Like Firedrake said, the whole anti-self-esteem thing is a conservative dogwhistle. The idea (put in the best possible terms) is that teachers are teaching kids to feel good about themselves instead of teaching them the three R's. Witness Miss June's exhortation to the kids to discuss their feelings. To us normal-type folks, this seems a rational and healthy response to an end-of-the-world tragedy like this, especially as most, if not all of these kids have lost family and friends. But to ultra-conservative RTCs, this is just a sign of Nicky's eeevil librul education system taking over. Miss June should be drilling the kids in spelling and smacking them with rulers, not opening up a discussion about emotion in the face of tragedy.
"All we hear is stuff about self-esteem and peace," Ryan said. "Makes me sick."
I don't often say this because 'hate' is such a strong word, but... Ryan is now a character I actively hate.
Has he friggin' forgotten that one of Jesus Christ's titles is PRINCE OF PEACE?! Has he forgotten, 'Blessed are the peacemakers?' Has he forgotten 'Look to the log in your own eye before the splinter in your brother's?' YES! He HAS! He HAS forgotten all that because LaHaye has a bloody great axe to grind and his precious widdle Rapture won't happen unless there's a mucking great war that KILLS a good chunk of humanity and it's all right if it's Christians killing EVERY-FRICKING-ONE ELSE, and when it's EVERY-FRICKKING-ONE ELSE killing Christians, why, they're already doing that, boo hoo, God have mercy on me a sinner-who-is-nevertheless-a-Real-True-Christian-who-has-said-the-magic-words!

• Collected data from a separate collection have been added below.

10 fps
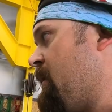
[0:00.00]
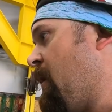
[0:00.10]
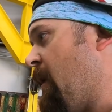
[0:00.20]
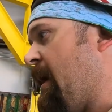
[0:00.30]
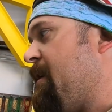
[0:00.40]
I'll
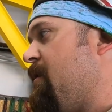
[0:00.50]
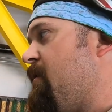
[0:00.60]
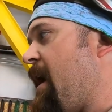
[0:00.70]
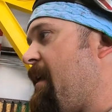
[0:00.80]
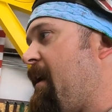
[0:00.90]
go ahead and do
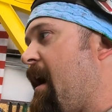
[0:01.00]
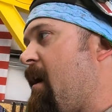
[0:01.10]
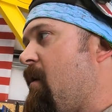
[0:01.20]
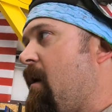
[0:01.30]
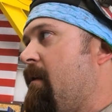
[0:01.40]
that
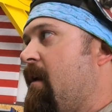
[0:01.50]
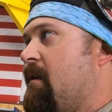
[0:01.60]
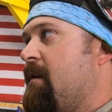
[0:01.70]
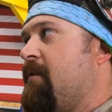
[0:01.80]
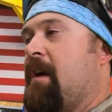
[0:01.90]
now, and then
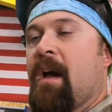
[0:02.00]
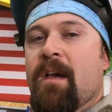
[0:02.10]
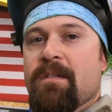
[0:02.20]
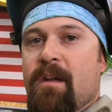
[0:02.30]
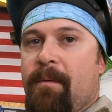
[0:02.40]
I'll give you
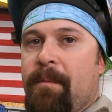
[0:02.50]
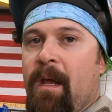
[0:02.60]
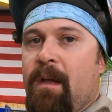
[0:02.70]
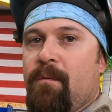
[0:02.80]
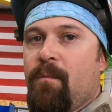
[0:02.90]
guys an
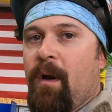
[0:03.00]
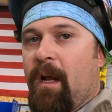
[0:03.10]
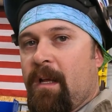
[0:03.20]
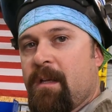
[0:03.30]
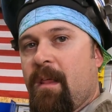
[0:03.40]
update when I
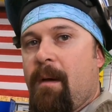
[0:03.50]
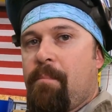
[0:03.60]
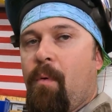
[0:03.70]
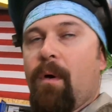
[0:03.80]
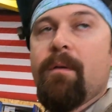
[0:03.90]
get to that point.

But we can't have peace, oh, no! Peace is wrong! Peace is evil! There will be no peace, because if LaHaye is going to get his Heaven on Earth where anyone who doesn't believe EXACTLY! LIKE! HE! DOES! is going to get shoved in a napalm barrel for eternity then there CAN'T be peace, there has to be violence, lots of violence, more violence than anyone can stand -- and then some more violence on top of that! LaHaye makes me sick with his passive-aggressive warmongering, the pretentious hyprocritical antichristian fool!
...
Uhm...
Yeah.
Er, sorry about that. :( Wow. I didn't know I had THAT button there.
"All we hear is stuff about self-esteem and peace," Ryan said. "Makes me sick."
I think it's more a case of the victim emulating the behaviour of his tormentors in hopes of winning their approval. Poor Ryan, someone should tell him that parroting Judd & Lionel's talk will only reinforce their feelings of contempt for him. On top of that, nothing makes a bully worse like having a snivelling little sycophant around to egg him on.
@ detroitmechwork. I think there was a separate attack between the Trip & Die guys and poor Ayeee! It happened off camera (much to Fred's chagrin) and led to Stanton Bailey's "some kind of halitosis problem" comment (haw haw haw!). Only L&J could make fire-breathing prophets at the Western Wall so forgettable...
Yeah, poor Ryan...damned if he does and damned if he doesn't. There's a reason I deemed him the series's butt monkey. It makes me wonder if Jenkins really hated some guy named Ryan.